What the task requires.
Every line of the data should be output word for word.

Source data below:

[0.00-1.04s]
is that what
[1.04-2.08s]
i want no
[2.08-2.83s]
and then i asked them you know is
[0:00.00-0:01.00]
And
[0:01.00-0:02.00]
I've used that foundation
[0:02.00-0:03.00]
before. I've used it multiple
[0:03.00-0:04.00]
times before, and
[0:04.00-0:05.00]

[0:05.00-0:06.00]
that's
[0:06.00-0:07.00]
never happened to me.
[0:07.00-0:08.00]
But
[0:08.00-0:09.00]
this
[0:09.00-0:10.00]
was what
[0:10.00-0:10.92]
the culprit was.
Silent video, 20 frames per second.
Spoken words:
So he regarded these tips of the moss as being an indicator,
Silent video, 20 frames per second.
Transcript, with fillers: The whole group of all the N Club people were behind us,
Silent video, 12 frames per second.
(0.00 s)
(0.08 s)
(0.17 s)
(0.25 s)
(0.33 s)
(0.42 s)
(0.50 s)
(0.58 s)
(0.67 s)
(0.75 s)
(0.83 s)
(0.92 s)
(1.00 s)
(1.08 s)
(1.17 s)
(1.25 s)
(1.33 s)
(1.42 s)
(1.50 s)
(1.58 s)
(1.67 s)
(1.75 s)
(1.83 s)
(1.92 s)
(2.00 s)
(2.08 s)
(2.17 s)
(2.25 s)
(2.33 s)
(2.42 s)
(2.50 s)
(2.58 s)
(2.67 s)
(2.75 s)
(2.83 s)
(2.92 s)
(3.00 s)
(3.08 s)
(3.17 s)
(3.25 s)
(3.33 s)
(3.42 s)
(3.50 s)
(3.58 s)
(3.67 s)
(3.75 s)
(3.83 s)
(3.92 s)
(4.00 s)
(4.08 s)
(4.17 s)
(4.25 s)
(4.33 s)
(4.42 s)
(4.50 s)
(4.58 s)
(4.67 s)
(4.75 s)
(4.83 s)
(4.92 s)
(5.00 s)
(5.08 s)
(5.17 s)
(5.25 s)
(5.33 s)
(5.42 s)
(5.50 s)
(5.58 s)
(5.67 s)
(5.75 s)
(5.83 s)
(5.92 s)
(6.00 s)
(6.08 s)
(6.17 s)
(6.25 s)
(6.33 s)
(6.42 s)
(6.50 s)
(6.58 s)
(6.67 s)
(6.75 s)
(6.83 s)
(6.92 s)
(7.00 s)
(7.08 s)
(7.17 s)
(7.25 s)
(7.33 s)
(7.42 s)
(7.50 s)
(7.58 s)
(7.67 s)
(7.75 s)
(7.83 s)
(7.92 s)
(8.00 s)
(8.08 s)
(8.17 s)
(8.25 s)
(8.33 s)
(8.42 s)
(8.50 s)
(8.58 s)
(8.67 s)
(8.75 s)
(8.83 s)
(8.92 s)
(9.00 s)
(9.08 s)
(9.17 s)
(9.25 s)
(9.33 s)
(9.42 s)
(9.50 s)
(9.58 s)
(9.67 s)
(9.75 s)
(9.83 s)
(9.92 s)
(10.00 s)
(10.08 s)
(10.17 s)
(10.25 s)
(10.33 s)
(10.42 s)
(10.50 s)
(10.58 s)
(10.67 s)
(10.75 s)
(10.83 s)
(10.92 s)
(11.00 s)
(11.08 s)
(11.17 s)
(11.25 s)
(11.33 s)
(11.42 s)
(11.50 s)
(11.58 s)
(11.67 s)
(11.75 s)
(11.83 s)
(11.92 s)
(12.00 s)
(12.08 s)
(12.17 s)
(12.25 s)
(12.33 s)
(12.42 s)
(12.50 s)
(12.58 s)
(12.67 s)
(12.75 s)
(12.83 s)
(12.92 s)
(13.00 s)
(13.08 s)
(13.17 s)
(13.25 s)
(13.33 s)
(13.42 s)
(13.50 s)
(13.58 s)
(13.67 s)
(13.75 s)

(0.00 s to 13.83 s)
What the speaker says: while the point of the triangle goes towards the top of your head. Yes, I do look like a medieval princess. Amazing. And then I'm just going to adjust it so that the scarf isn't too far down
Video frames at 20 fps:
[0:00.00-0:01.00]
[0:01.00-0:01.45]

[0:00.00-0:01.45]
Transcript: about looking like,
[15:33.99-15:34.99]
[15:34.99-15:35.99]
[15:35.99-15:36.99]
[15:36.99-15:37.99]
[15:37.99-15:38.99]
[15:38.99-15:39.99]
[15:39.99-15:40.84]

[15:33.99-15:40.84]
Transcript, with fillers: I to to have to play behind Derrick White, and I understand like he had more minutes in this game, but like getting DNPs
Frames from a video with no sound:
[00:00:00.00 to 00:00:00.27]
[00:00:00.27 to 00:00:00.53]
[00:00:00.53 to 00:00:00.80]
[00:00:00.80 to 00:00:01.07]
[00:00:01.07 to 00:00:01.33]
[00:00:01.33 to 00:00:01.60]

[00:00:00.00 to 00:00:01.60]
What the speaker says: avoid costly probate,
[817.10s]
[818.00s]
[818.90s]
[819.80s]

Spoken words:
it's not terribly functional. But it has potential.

End of Source data.

Response for this exercise.
[0.00-1.04s]
is that what
[1.04-2.08s]
i want no
[2.08-2.83s]
and then i asked them you know is
[0:00.00-0:01.00]
And
[0:01.00-0:02.00]
I've used that foundation
[0:02.00-0:03.00]
before. I've used it multiple
[0:03.00-0:04.00]
times before, and
[0:04.00-0:05.00]

[0:05.00-0:06.00]
that's
[0:06.00-0:07.00]
never happened to me.
[0:07.00-0:08.00]
But
[0:08.00-0:09.00]
this
[0:09.00-0:10.00]
was what
[0:10.00-0:10.92]
the culprit was.
Silent video, 20 frames per second.
Spoken words:
So he regarded these tips of the moss as being an indicator,
Silent video, 20 frames per second.
Transcript, with fillers: The whole group of all the N Club people were behind us,
Silent video, 12 frames per second.
(0.00 s)
(0.08 s)
(0.17 s)
(0.25 s)
(0.33 s)
(0.42 s)
(0.50 s)
(0.58 s)
(0.67 s)
(0.75 s)
(0.83 s)
(0.92 s)
(1.00 s)
(1.08 s)
(1.17 s)
(1.25 s)
(1.33 s)
(1.42 s)
(1.50 s)
(1.58 s)
(1.67 s)
(1.75 s)
(1.83 s)
(1.92 s)
(2.00 s)
(2.08 s)
(2.17 s)
(2.25 s)
(2.33 s)
(2.42 s)
(2.50 s)
(2.58 s)
(2.67 s)
(2.75 s)
(2.83 s)
(2.92 s)
(3.00 s)
(3.08 s)
(3.17 s)
(3.25 s)
(3.33 s)
(3.42 s)
(3.50 s)
(3.58 s)
(3.67 s)
(3.75 s)
(3.83 s)
(3.92 s)
(4.00 s)
(4.08 s)
(4.17 s)
(4.25 s)
(4.33 s)
(4.42 s)
(4.50 s)
(4.58 s)
(4.67 s)
(4.75 s)
(4.83 s)
(4.92 s)
(5.00 s)
(5.08 s)
(5.17 s)
(5.25 s)
(5.33 s)
(5.42 s)
(5.50 s)
(5.58 s)
(5.67 s)
(5.75 s)
(5.83 s)
(5.92 s)
(6.00 s)
(6.08 s)
(6.17 s)
(6.25 s)
(6.33 s)
(6.42 s)
(6.50 s)
(6.58 s)
(6.67 s)
(6.75 s)
(6.83 s)
(6.92 s)
(7.00 s)
(7.08 s)
(7.17 s)
(7.25 s)
(7.33 s)
(7.42 s)
(7.50 s)
(7.58 s)
(7.67 s)
(7.75 s)
(7.83 s)
(7.92 s)
(8.00 s)
(8.08 s)
(8.17 s)
(8.25 s)
(8.33 s)
(8.42 s)
(8.50 s)
(8.58 s)
(8.67 s)
(8.75 s)
(8.83 s)
(8.92 s)
(9.00 s)
(9.08 s)
(9.17 s)
(9.25 s)
(9.33 s)
(9.42 s)
(9.50 s)
(9.58 s)
(9.67 s)
(9.75 s)
(9.83 s)
(9.92 s)
(10.00 s)
(10.08 s)
(10.17 s)
(10.25 s)
(10.33 s)
(10.42 s)
(10.50 s)
(10.58 s)
(10.67 s)
(10.75 s)
(10.83 s)
(10.92 s)
(11.00 s)
(11.08 s)
(11.17 s)
(11.25 s)
(11.33 s)
(11.42 s)
(11.50 s)
(11.58 s)
(11.67 s)
(11.75 s)
(11.83 s)
(11.92 s)
(12.00 s)
(12.08 s)
(12.17 s)
(12.25 s)
(12.33 s)
(12.42 s)
(12.50 s)
(12.58 s)
(12.67 s)
(12.75 s)
(12.83 s)
(12.92 s)
(13.00 s)
(13.08 s)
(13.17 s)
(13.25 s)
(13.33 s)
(13.42 s)
(13.50 s)
(13.58 s)
(13.67 s)
(13.75 s)

(0.00 s to 13.83 s)
What the speaker says: while the point of the triangle goes towards the top of your head. Yes, I do look like a medieval princess. Amazing. And then I'm just going to adjust it so that the scarf isn't too far down
Video frames at 20 fps:
[0:00.00-0:01.00]
[0:01.00-0:01.45]

[0:00.00-0:01.45]
Transcript: about looking like,
[15:33.99-15:34.99]
[15:34.99-15:35.99]
[15:35.99-15:36.99]
[15:36.99-15:37.99]
[15:37.99-15:38.99]
[15:38.99-15:39.99]
[15:39.99-15:40.84]

[15:33.99-15:40.84]
Transcript, with fillers: I to to have to play behind Derrick White, and I understand like he had more minutes in this game, but like getting DNPs
Frames from a video with no sound:
[00:00:00.00 to 00:00:00.27]
[00:00:00.27 to 00:00:00.53]
[00:00:00.53 to 00:00:00.80]
[00:00:00.80 to 00:00:01.07]
[00:00:01.07 to 00:00:01.33]
[00:00:01.33 to 00:00:01.60]

[00:00:00.00 to 00:00:01.60]
What the speaker says: avoid costly probate,
[817.10s]
[818.00s]
[818.90s]
[819.80s]

Spoken words:
it's not terribly functional. But it has potential.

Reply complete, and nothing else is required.